● Try it:
Please reproduce the listing verbatim, without its images.

● Entries shown:
┌──

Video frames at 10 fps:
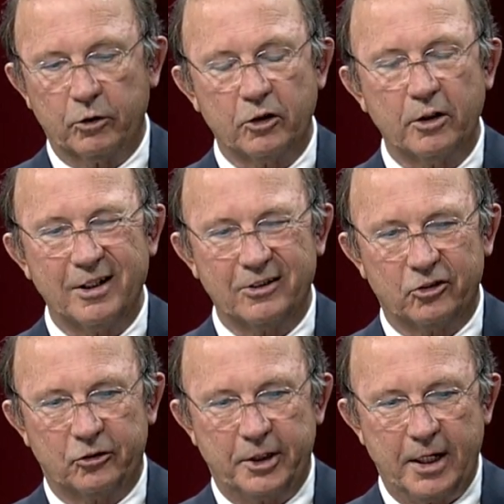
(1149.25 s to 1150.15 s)
It's an
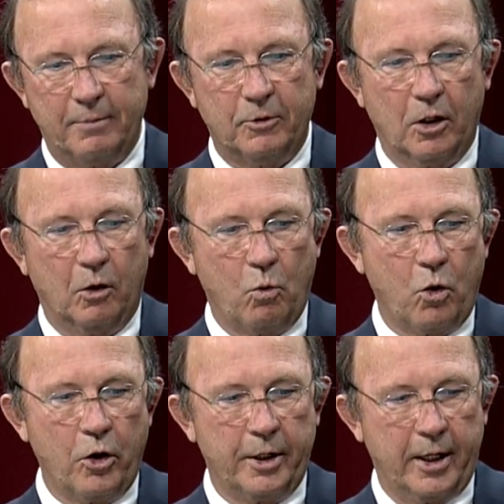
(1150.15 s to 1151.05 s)
esteemed
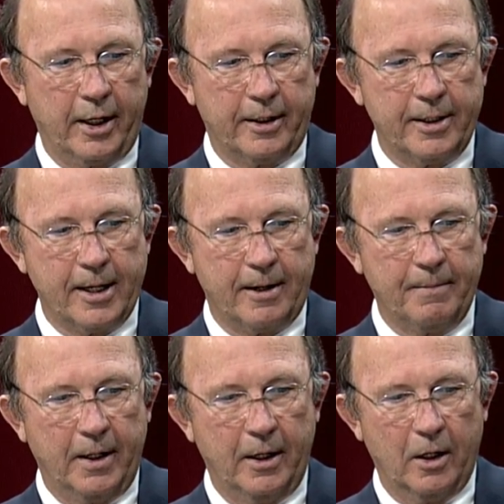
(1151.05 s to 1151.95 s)
award and
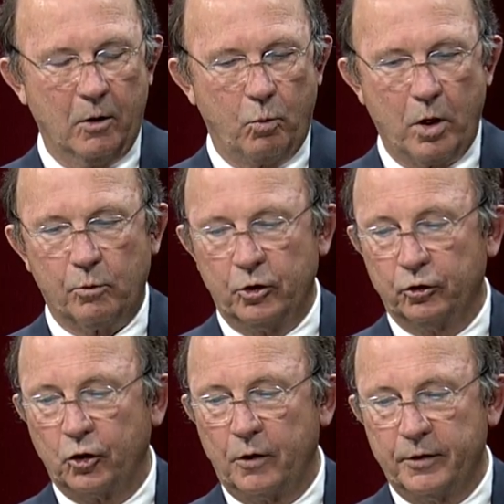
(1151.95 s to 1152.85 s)

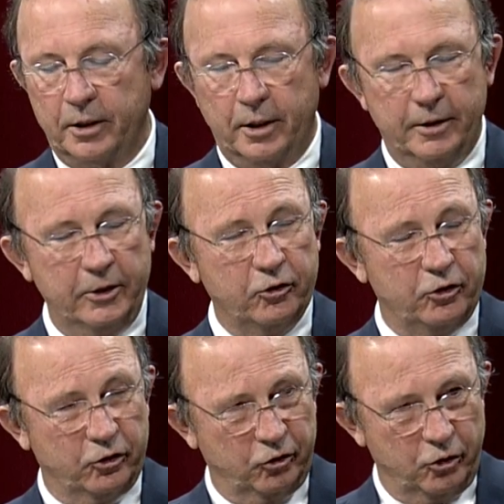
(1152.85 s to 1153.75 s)
well-reserved. These are
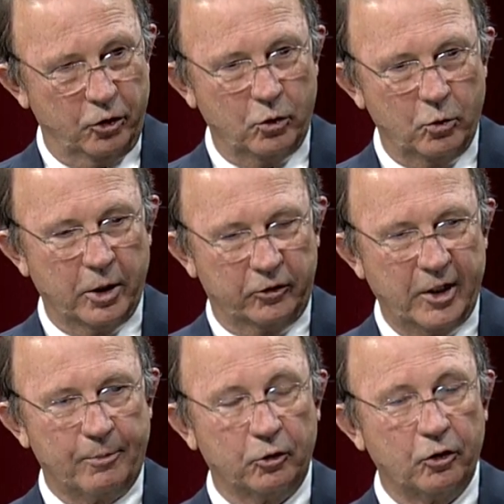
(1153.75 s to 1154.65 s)
just two
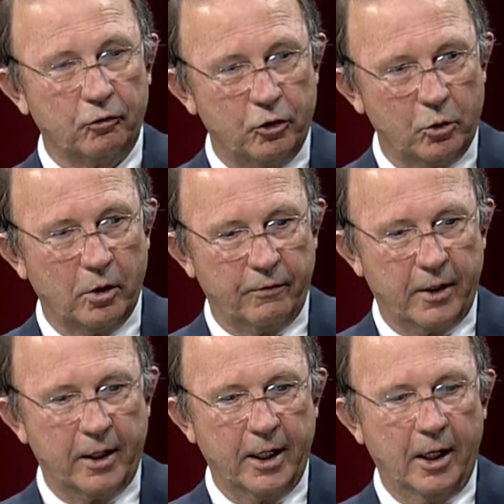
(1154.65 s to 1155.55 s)
examples of two of
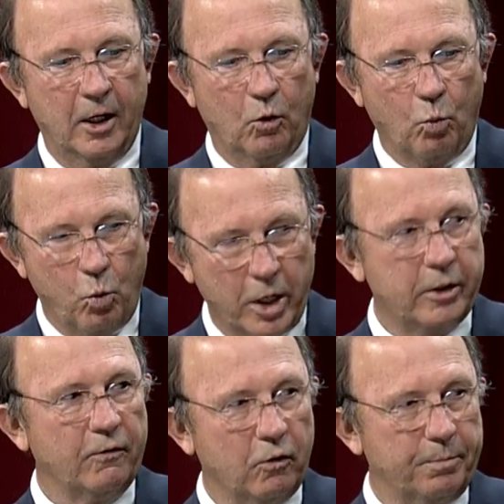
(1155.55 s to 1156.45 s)
the
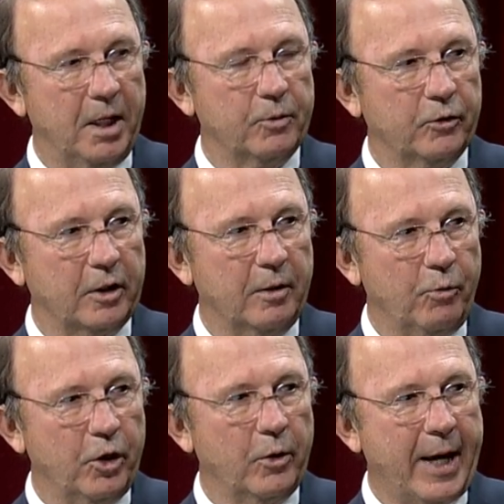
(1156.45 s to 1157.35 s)
wonderful people that
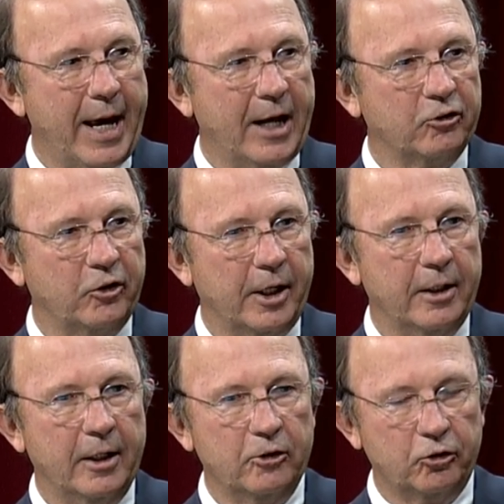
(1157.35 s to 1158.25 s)
Cabrillo has that
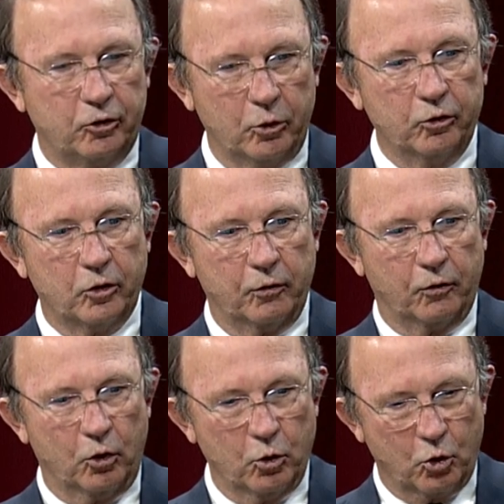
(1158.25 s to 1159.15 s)
students
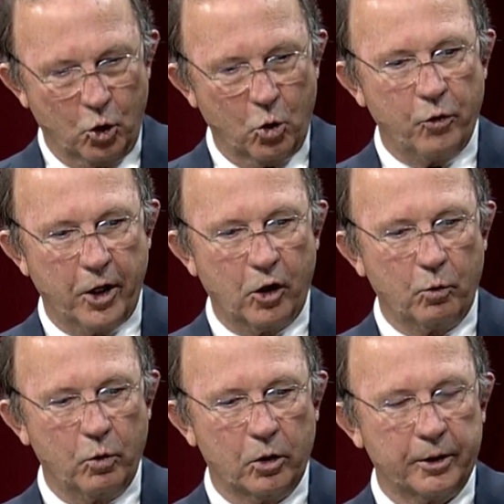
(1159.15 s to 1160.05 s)
who go there
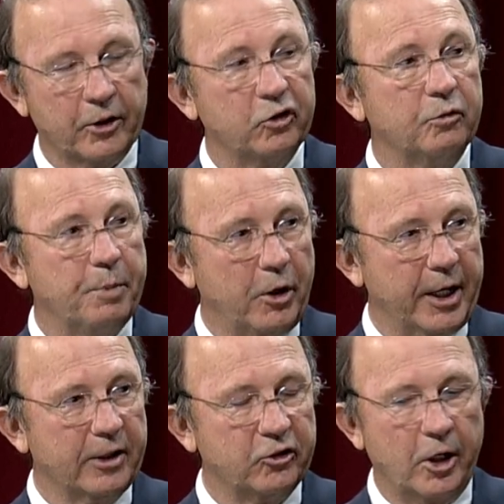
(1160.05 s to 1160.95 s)
will
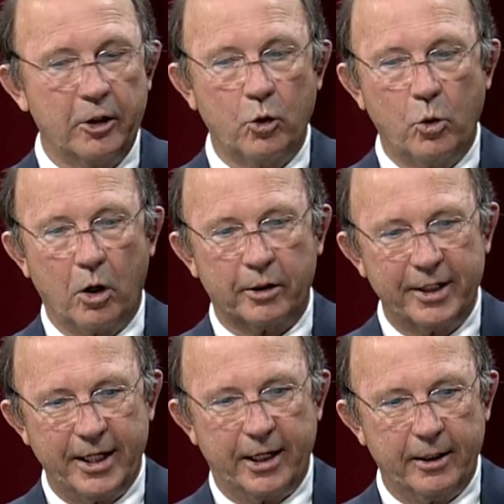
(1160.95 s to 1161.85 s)
experience and who are
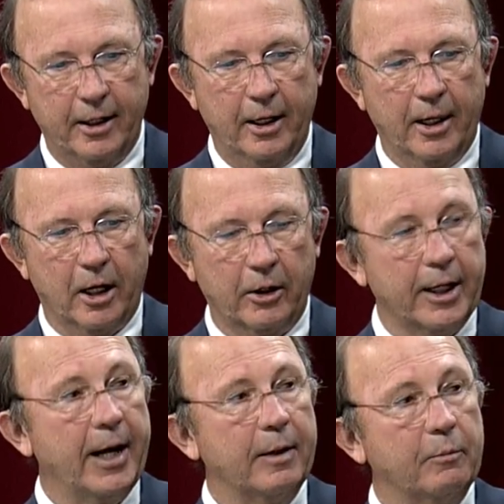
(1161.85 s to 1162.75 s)
leading our
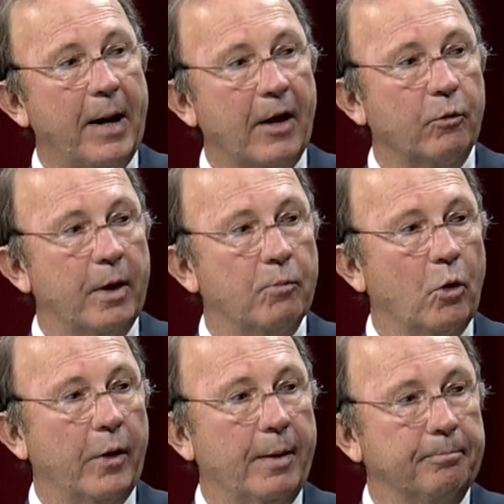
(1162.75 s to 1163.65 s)
Guided Pathway
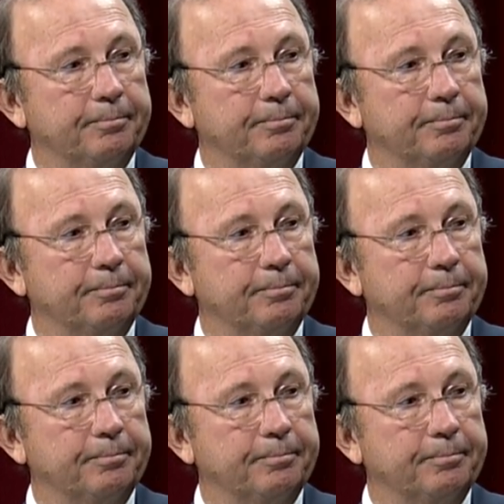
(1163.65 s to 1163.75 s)
program.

└──

● Task answer:
Video frames at 10 fps:
(1149.25 s to 1150.15 s)
It's an
(1150.15 s to 1151.05 s)
esteemed
(1151.05 s to 1151.95 s)
award and
(1151.95 s to 1152.85 s)

(1152.85 s to 1153.75 s)
well-reserved. These are
(1153.75 s to 1154.65 s)
just two
(1154.65 s to 1155.55 s)
examples of two of
(1155.55 s to 1156.45 s)
the
(1156.45 s to 1157.35 s)
wonderful people that
(1157.35 s to 1158.25 s)
Cabrillo has that
(1158.25 s to 1159.15 s)
students
(1159.15 s to 1160.05 s)
who go there
(1160.05 s to 1160.95 s)
will
(1160.95 s to 1161.85 s)
experience and who are
(1161.85 s to 1162.75 s)
leading our
(1162.75 s to 1163.65 s)
Guided Pathway
(1163.65 s to 1163.75 s)
program.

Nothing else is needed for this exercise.